- Born: 1958 or 1959 (age 67–68)
- Education: The Harley School
- Alma mater: Skidmore College Pace University
- Occupation: Businessman
- Title: CEO, Constellation Brands, 2007-2019 Executive Chair, Constellation Brands
- Term: 2019-present
- Predecessor: Richard Sands
- Spouse: Pamela Kaufman
- Parent: Marvin Sands
- Relatives: Richard Sands (brother)

= Rob Sands =

American businessman

Robert Scott Sands (born 1958/59) is an American billionaire businessman, and the executive chair and former CEO of Constellation Brands, a Fortune 500 beer, wine and spirits company founded by his father Marvin Sands.

==Early life==
Robert Scott Sands is the son of Marvin Sands, and has an older brother, Richard Sands.
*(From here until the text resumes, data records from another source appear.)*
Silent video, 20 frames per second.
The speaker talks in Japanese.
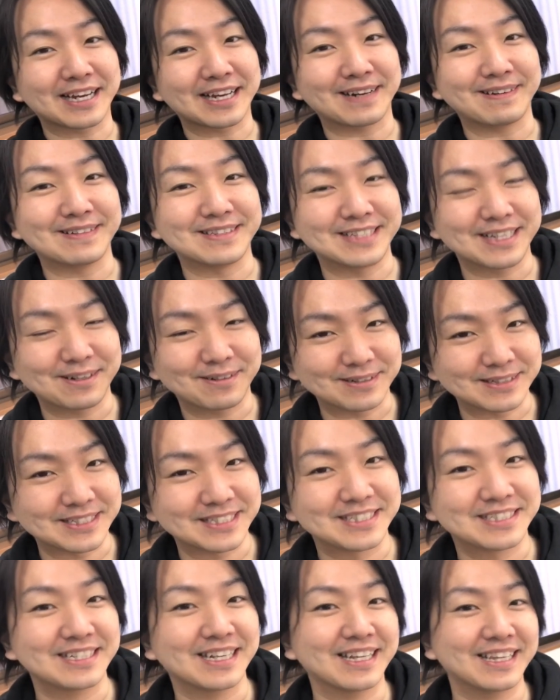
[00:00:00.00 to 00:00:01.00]
価はゼロ
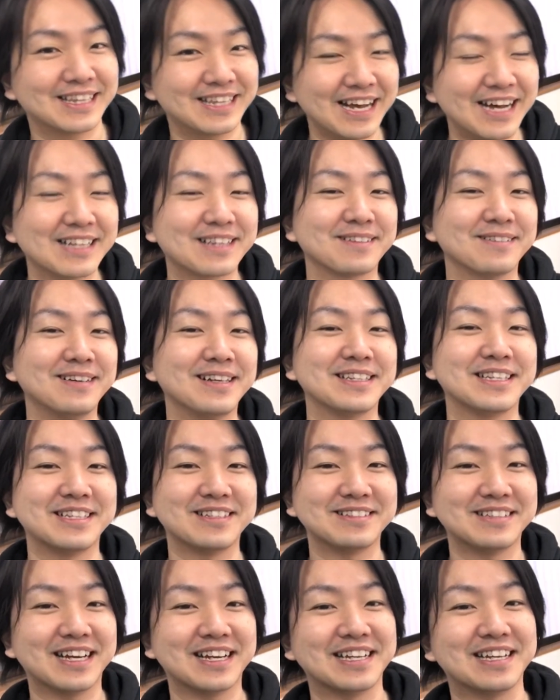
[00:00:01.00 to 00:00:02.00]
にしちゃってあとは煮
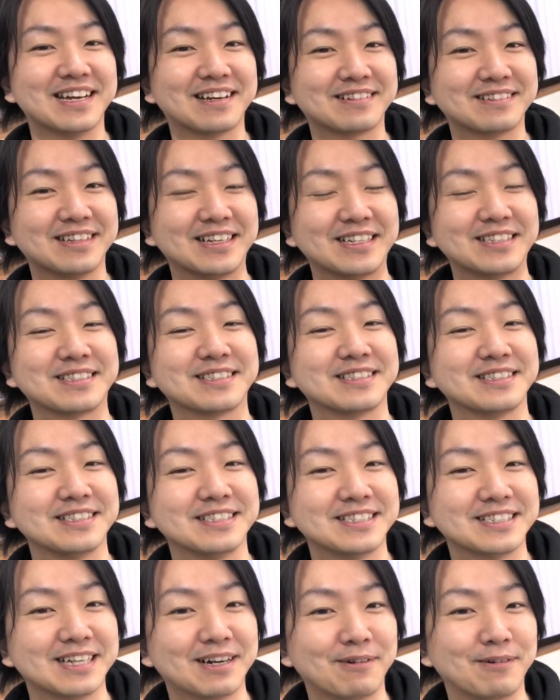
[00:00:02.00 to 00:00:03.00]
るなり焼くなり好き
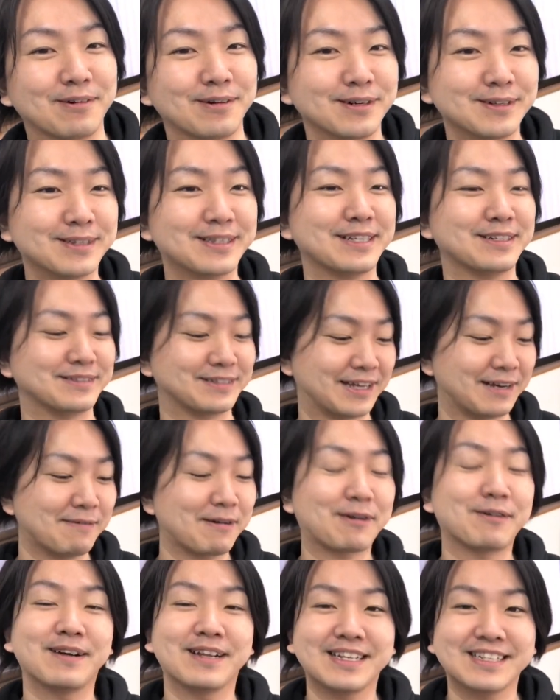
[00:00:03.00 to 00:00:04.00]
にしちゃおうよっていうね、
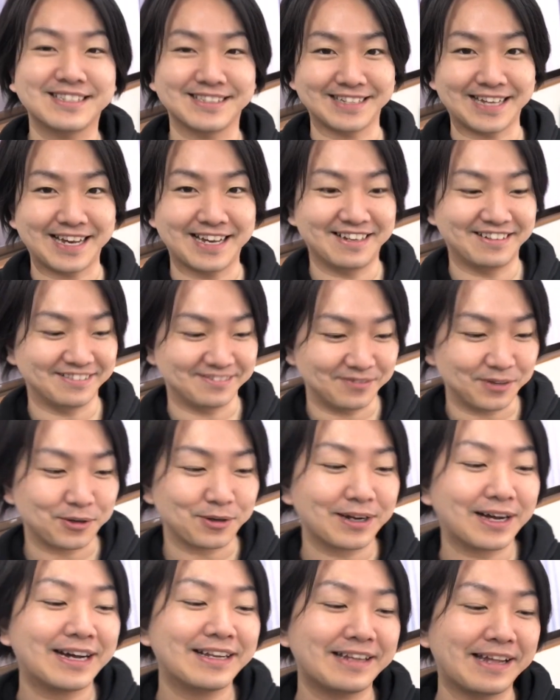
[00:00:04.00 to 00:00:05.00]
まあ、これですね、うんまあ、
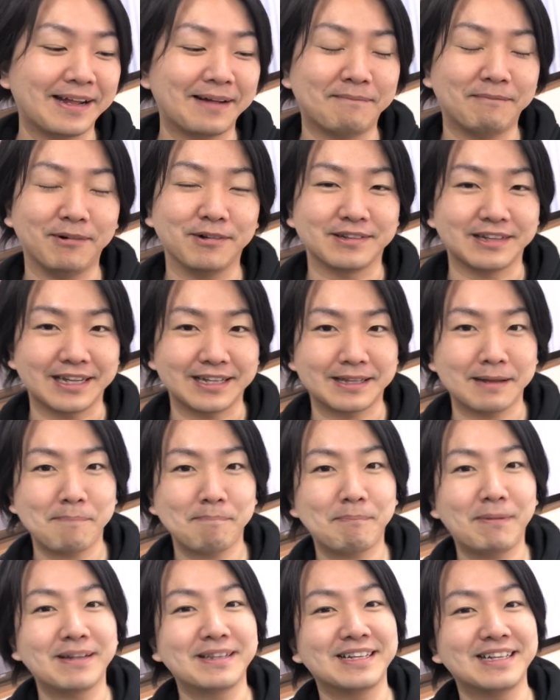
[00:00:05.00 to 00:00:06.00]
これがねもうね
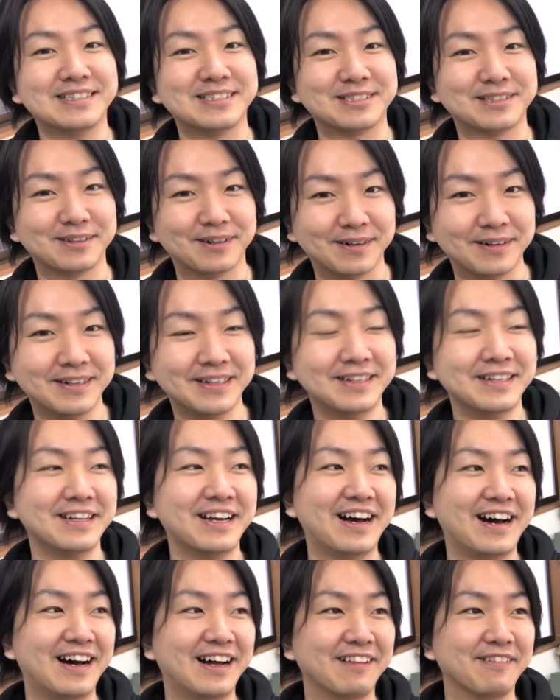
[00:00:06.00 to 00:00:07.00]
鉄板なんですよ
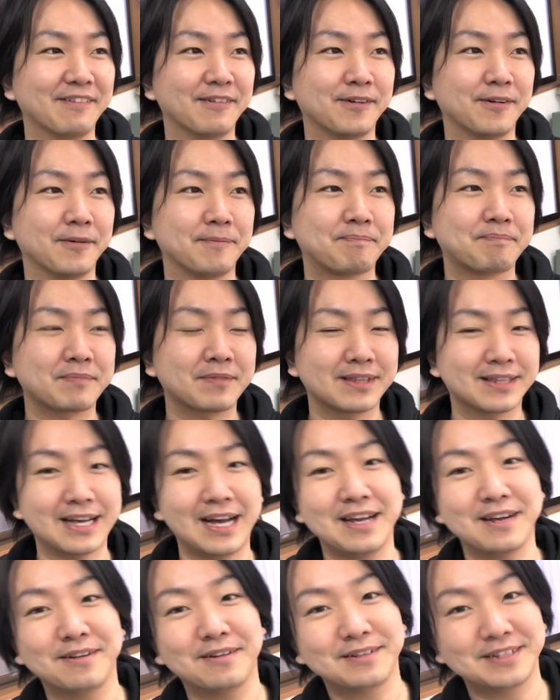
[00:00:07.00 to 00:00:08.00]
あのー
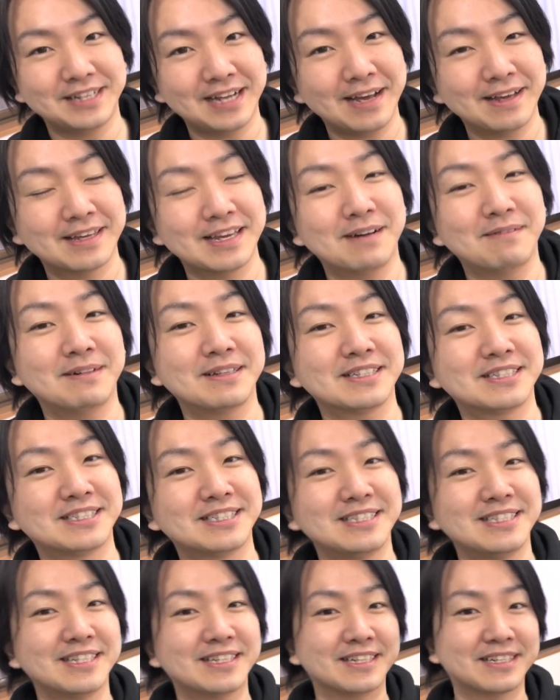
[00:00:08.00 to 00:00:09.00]
大量にね山で
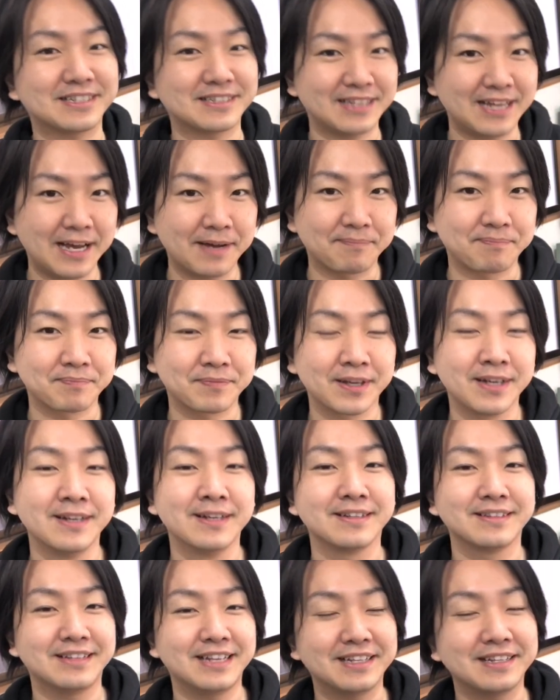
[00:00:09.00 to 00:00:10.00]
仕入れてきて
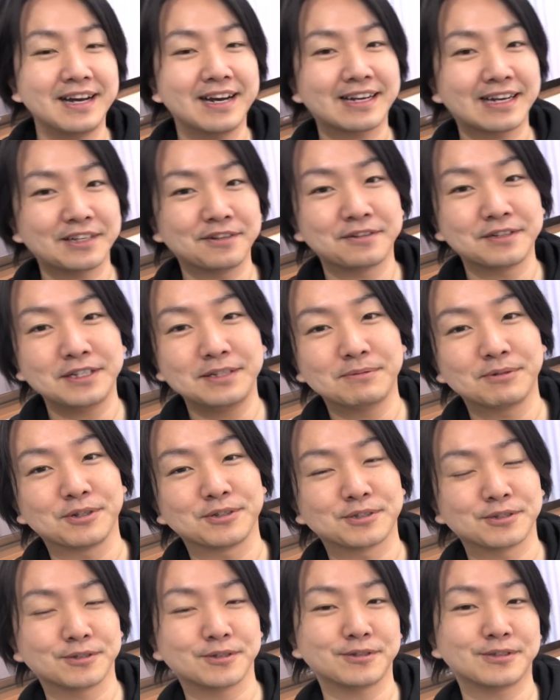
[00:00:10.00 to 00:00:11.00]
で仲のいいも
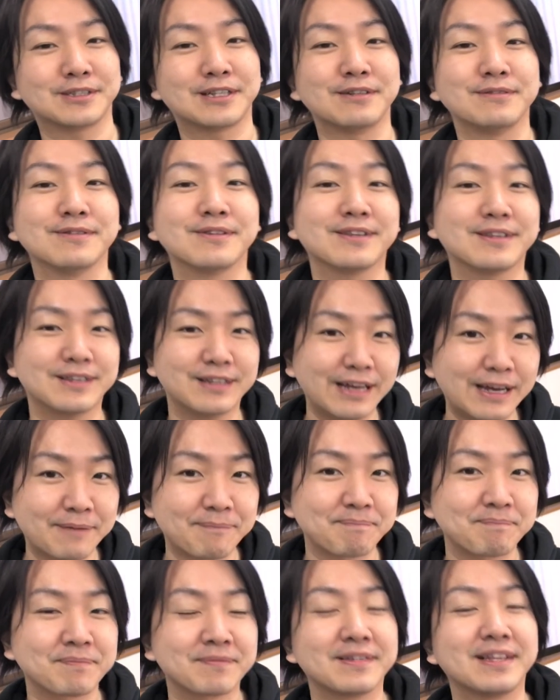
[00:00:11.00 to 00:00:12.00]
のちょちょって売っ
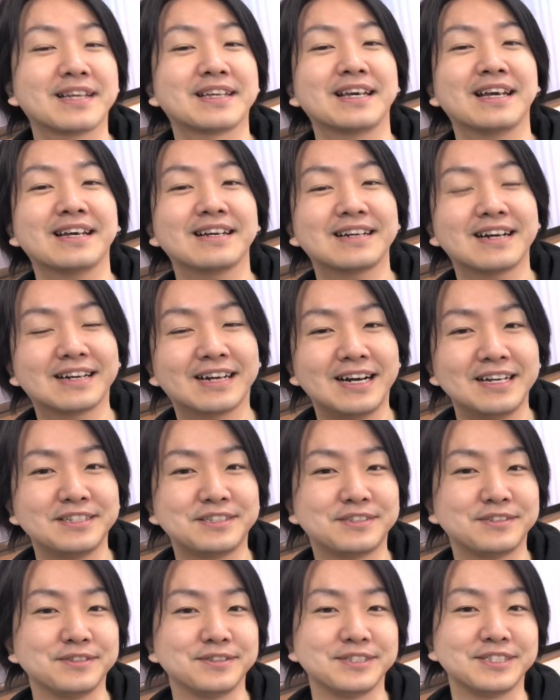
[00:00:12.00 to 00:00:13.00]
てで原価回
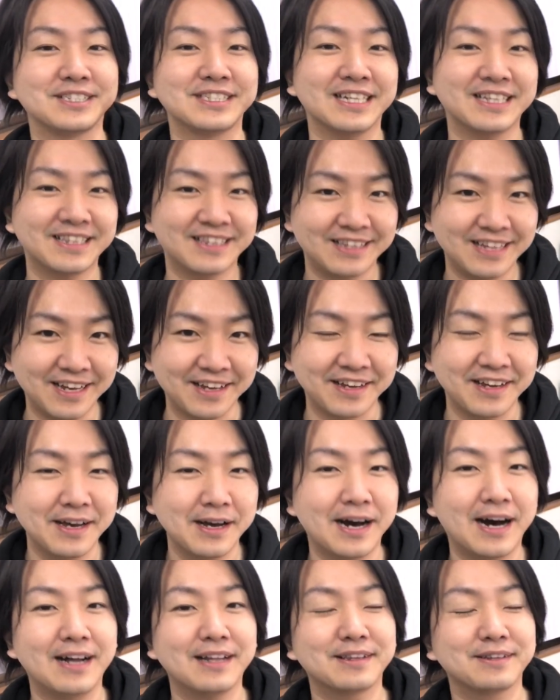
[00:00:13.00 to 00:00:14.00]
収しちゃって
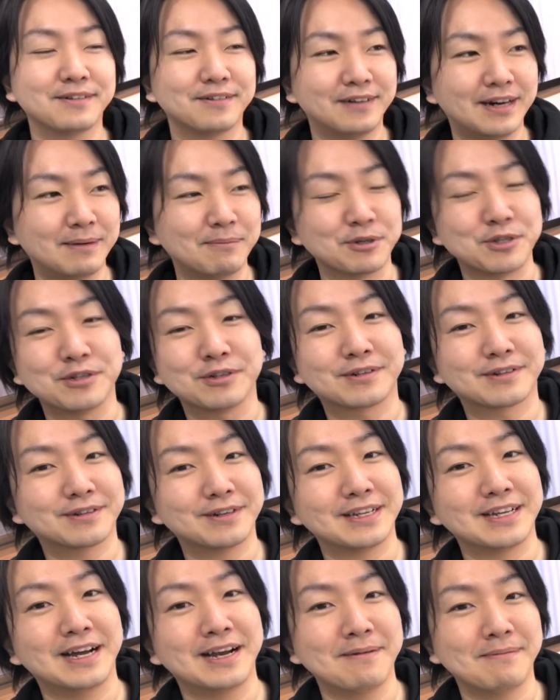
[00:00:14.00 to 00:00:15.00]
あとはもうゆっ
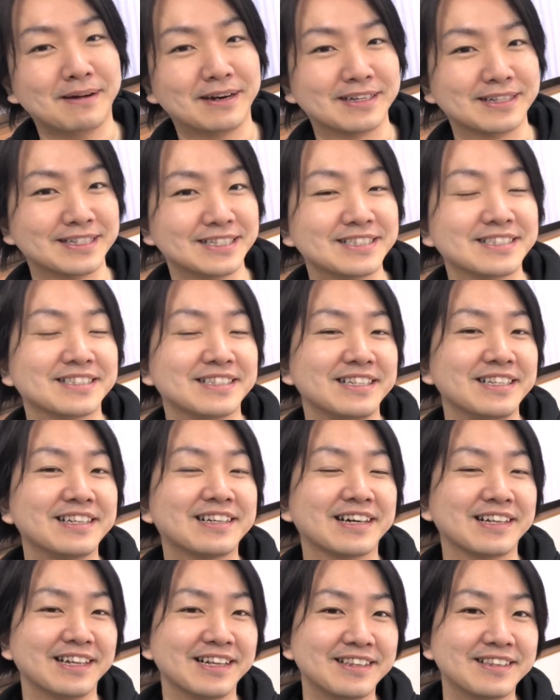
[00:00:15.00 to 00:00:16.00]
くりやればいいい
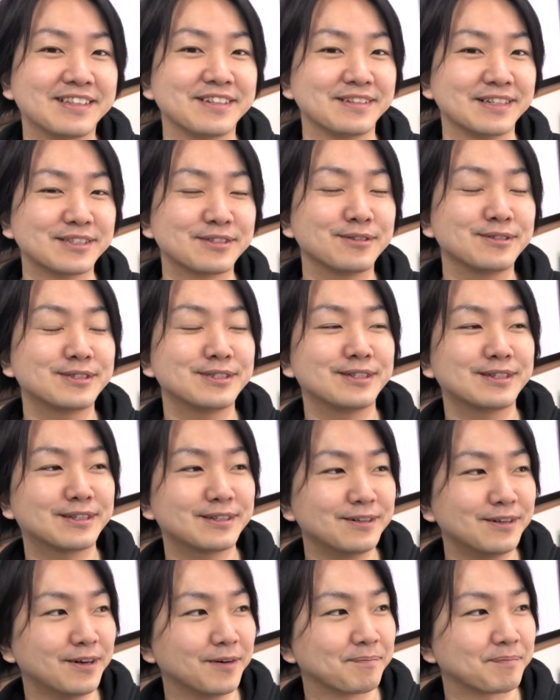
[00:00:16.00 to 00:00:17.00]
いかなっていうねそうする
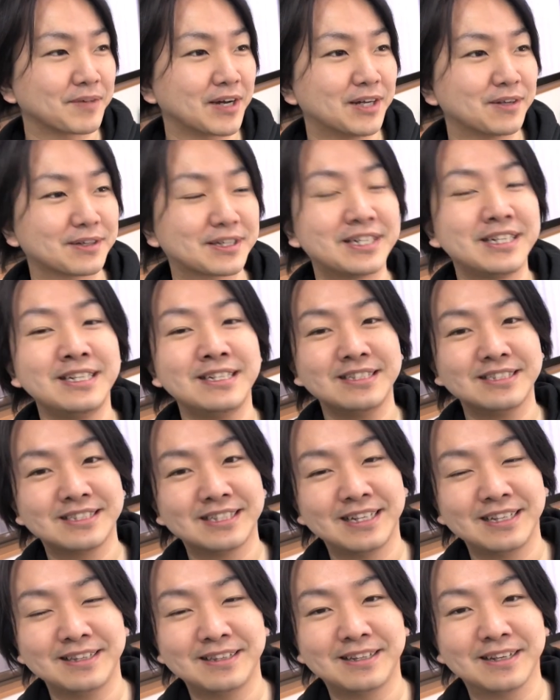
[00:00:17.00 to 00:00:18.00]
とあの金
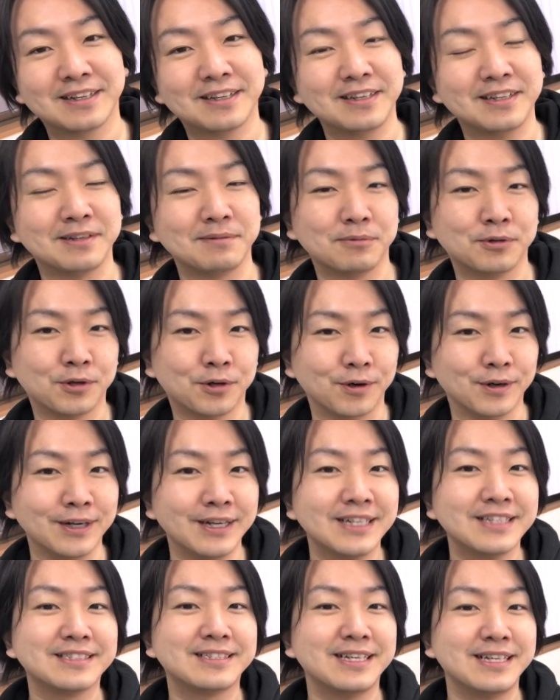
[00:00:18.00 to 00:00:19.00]
銭的にも
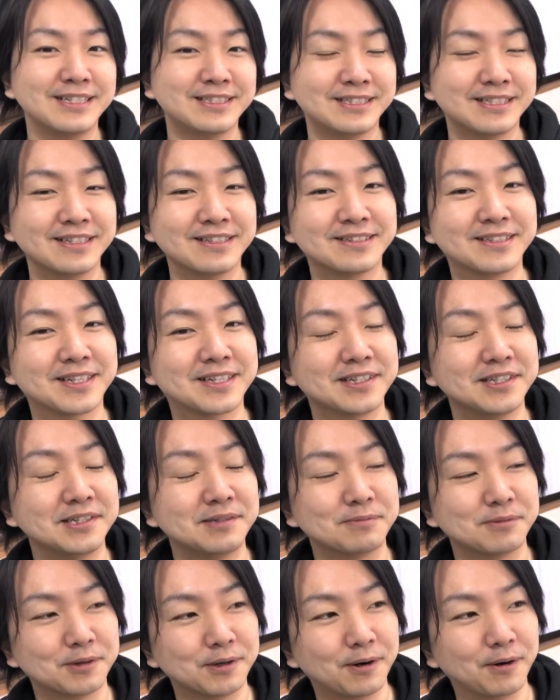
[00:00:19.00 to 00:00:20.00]
精神的
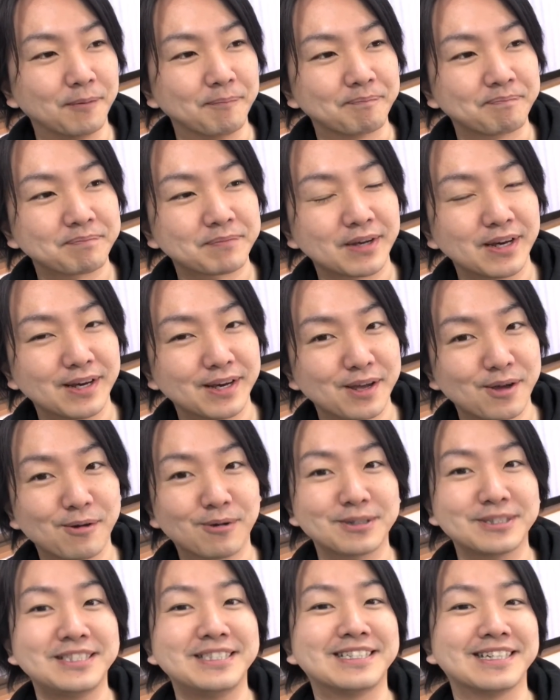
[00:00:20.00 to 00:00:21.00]
にも
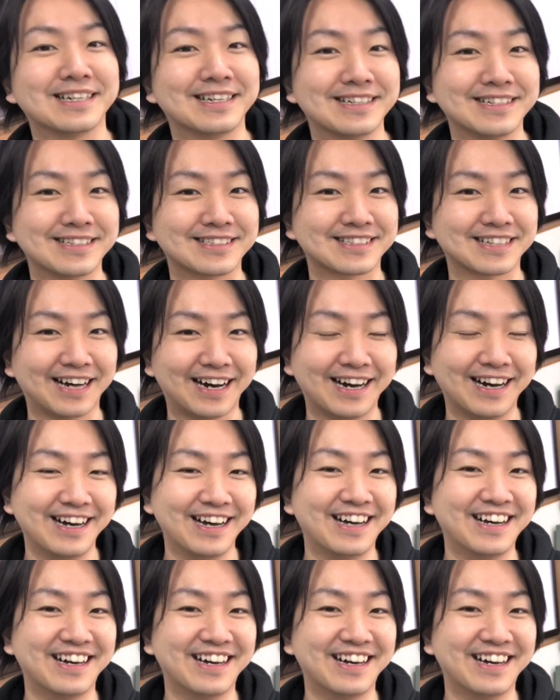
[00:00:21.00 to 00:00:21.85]
よろしいじゃないですか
He grew up in Canandaigua, New York, and was educated at The Harley School in Rochester, New York, graduating in 1976. Sands earned a bachelor's degree in philosophy from Skidmore College, followed by a juris doctor from Pace University.

==Career==
Marvin Sands founded the Canandaigua Wine Company in 1945, aged 21. By 1980, its annual sales topped $50 million, was renamed Constellation Brands in 2000, and has acquired numerous companies including Robert Mondavi wine and Svedka vodka. In 2013, it acquired the US rights to Grupo Modelo beers including Modelo and Corona.

Sands started his career at the law firm of Harter Secrest & Emery LLP in Rochester, New York, and worked there for two years before joining the family business as general counsel in 1986.
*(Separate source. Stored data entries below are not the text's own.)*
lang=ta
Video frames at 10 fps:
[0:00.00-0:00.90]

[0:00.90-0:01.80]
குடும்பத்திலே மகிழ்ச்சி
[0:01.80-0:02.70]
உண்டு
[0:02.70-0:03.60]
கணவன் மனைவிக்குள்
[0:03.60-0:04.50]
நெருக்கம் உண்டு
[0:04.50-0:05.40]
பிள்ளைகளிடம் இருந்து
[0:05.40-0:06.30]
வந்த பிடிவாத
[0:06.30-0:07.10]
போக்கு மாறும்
Sands was CEO of Constellation Brands from 2007 to 2019, succeeding his brother, Richard Sands. In October 2018, he became the executive chairman of the company.

Sands is a board member of Rochester General Health Systems, Thompson Hospital, Rochester Business Alliance, and chairman of the New York Wine and Culinary Center.

In 2016, along with his brother and mother, "Mickey", donated $61 million to the Rochester Area Community Foundation, the single largest gift in its history.

==Personal life==
In 1986, Sands married Jessica Nancy Zingesser. Sands is married to Pamela Sands (nee Kaufman) and lives in Canandaigua, New York.